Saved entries
============

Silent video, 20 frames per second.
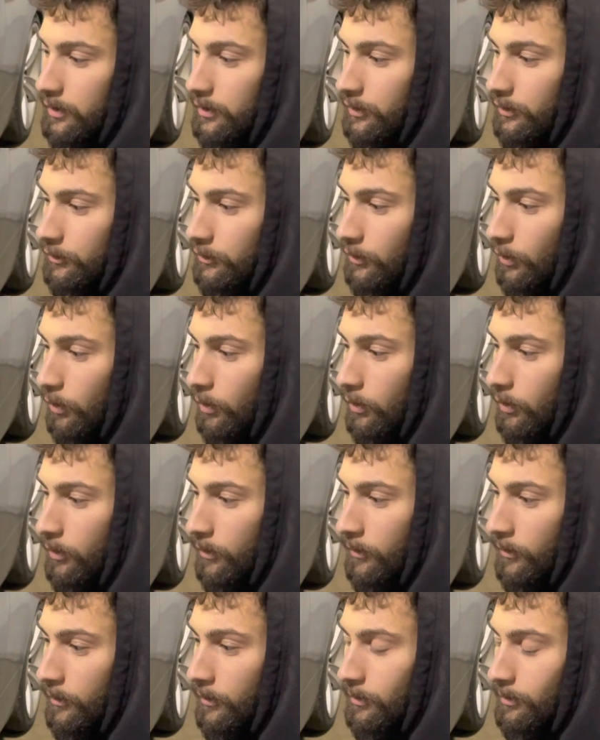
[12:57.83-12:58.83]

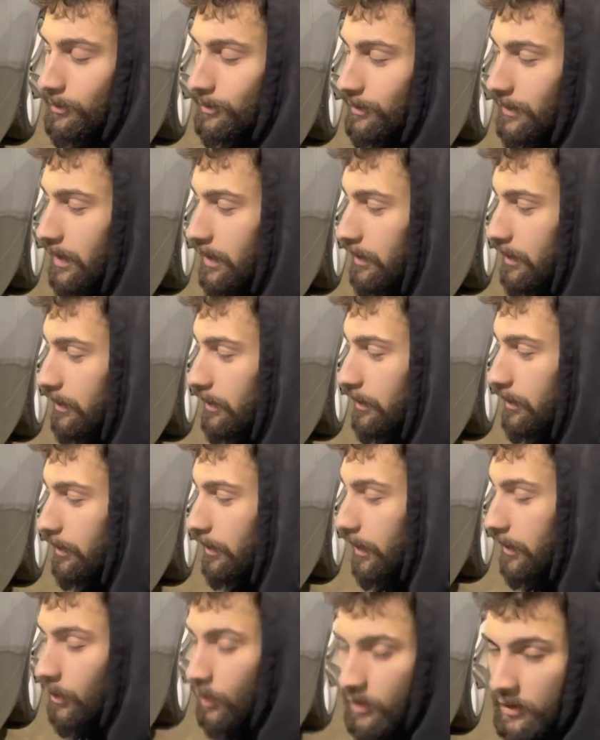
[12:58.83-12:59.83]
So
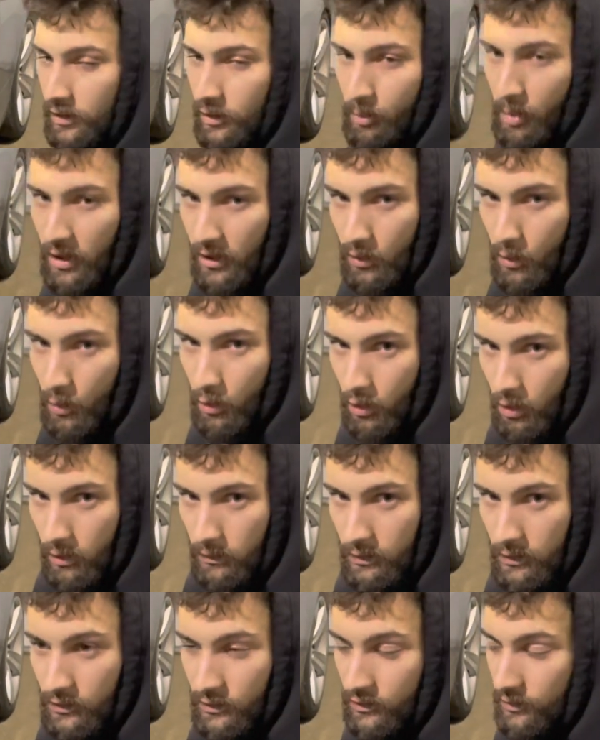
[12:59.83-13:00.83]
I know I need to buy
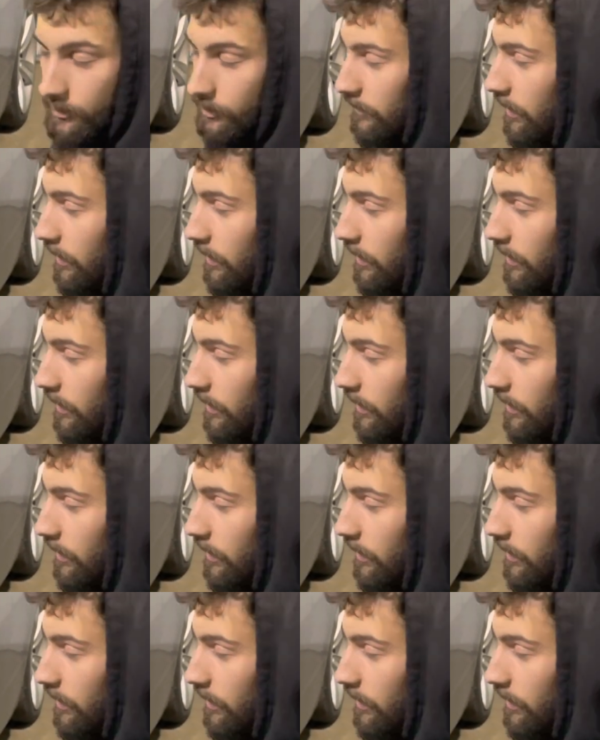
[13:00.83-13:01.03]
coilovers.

============

**EXERCISE PROMPT:** Return all the records above exactly, pictures omitted.

**RESPONSE FOR THIS EXERCISE:**
Silent video, 20 frames per second.
[12:57.83-12:58.83]

[12:58.83-12:59.83]
So
[12:59.83-13:00.83]
I know I need to buy
[13:00.83-13:01.03]
coilovers.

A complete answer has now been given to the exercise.